++++ LISTED ENTRIES ++++

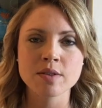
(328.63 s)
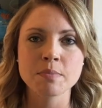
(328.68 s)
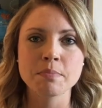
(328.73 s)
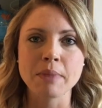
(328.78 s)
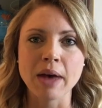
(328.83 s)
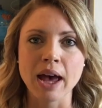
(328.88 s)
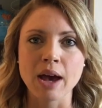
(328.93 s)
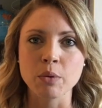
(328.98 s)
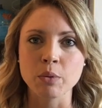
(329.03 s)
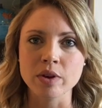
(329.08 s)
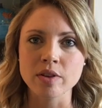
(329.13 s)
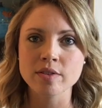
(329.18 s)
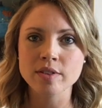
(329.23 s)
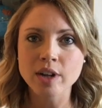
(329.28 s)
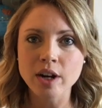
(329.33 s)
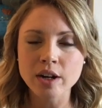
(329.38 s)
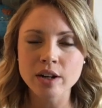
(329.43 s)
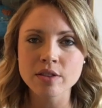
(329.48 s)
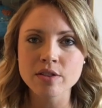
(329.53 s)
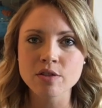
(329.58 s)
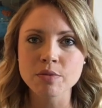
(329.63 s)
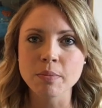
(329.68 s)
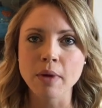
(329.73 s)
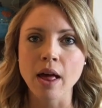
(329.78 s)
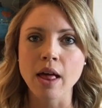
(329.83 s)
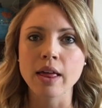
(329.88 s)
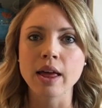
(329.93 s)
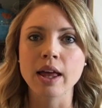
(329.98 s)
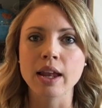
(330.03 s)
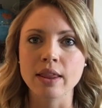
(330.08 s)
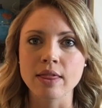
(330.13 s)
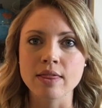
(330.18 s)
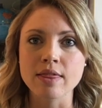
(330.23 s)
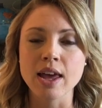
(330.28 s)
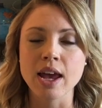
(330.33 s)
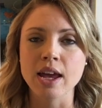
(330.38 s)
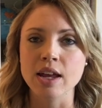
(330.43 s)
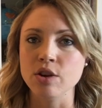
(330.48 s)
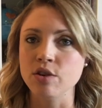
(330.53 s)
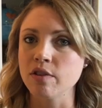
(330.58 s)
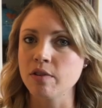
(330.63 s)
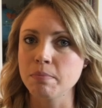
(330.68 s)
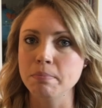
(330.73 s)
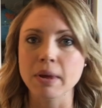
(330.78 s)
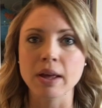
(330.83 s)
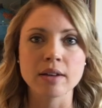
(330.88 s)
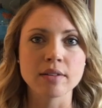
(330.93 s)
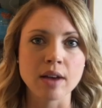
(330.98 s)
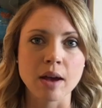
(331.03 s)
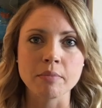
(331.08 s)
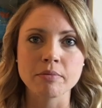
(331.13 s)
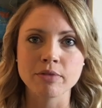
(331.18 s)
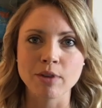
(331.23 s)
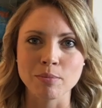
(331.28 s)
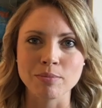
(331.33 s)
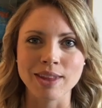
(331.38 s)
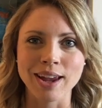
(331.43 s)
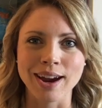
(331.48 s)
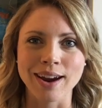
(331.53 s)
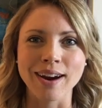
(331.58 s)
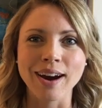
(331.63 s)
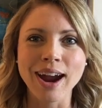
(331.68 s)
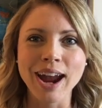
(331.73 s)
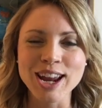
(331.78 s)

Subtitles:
But we started small and then just built up from there.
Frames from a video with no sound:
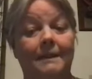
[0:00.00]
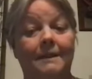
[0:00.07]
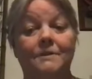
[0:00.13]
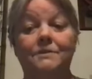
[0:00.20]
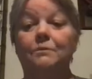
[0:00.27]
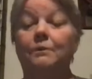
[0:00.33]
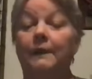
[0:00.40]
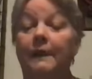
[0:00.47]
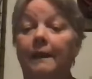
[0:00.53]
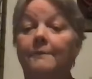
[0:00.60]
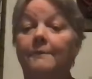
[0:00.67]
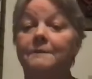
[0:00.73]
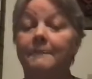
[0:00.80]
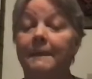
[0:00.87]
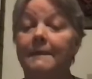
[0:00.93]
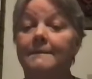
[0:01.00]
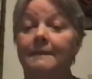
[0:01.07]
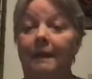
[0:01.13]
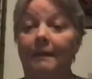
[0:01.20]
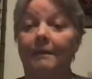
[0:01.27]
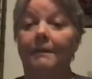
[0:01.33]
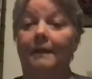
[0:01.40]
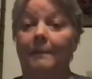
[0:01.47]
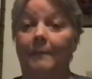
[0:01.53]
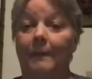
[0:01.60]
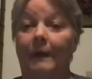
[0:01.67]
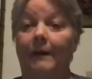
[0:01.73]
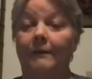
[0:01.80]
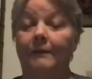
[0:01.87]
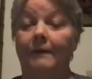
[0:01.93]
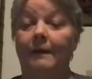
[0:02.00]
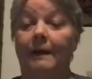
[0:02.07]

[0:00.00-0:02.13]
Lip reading: So what helps me is I think about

++++

• _ASSIGNED TASK_: Repeat all entries exactly, pictures excluded.

• _OUTPUT_:
(328.63 s)
(328.68 s)
(328.73 s)
(328.78 s)
(328.83 s)
(328.88 s)
(328.93 s)
(328.98 s)
(329.03 s)
(329.08 s)
(329.13 s)
(329.18 s)
(329.23 s)
(329.28 s)
(329.33 s)
(329.38 s)
(329.43 s)
(329.48 s)
(329.53 s)
(329.58 s)
(329.63 s)
(329.68 s)
(329.73 s)
(329.78 s)
(329.83 s)
(329.88 s)
(329.93 s)
(329.98 s)
(330.03 s)
(330.08 s)
(330.13 s)
(330.18 s)
(330.23 s)
(330.28 s)
(330.33 s)
(330.38 s)
(330.43 s)
(330.48 s)
(330.53 s)
(330.58 s)
(330.63 s)
(330.68 s)
(330.73 s)
(330.78 s)
(330.83 s)
(330.88 s)
(330.93 s)
(330.98 s)
(331.03 s)
(331.08 s)
(331.13 s)
(331.18 s)
(331.23 s)
(331.28 s)
(331.33 s)
(331.38 s)
(331.43 s)
(331.48 s)
(331.53 s)
(331.58 s)
(331.63 s)
(331.68 s)
(331.73 s)
(331.78 s)

Subtitles:
But we started small and then just built up from there.
Frames from a video with no sound:
[0:00.00]
[0:00.07]
[0:00.13]
[0:00.20]
[0:00.27]
[0:00.33]
[0:00.40]
[0:00.47]
[0:00.53]
[0:00.60]
[0:00.67]
[0:00.73]
[0:00.80]
[0:00.87]
[0:00.93]
[0:01.00]
[0:01.07]
[0:01.13]
[0:01.20]
[0:01.27]
[0:01.33]
[0:01.40]
[0:01.47]
[0:01.53]
[0:01.60]
[0:01.67]
[0:01.73]
[0:01.80]
[0:01.87]
[0:01.93]
[0:02.00]
[0:02.07]

[0:00.00-0:02.13]
Lip reading: So what helps me is I think about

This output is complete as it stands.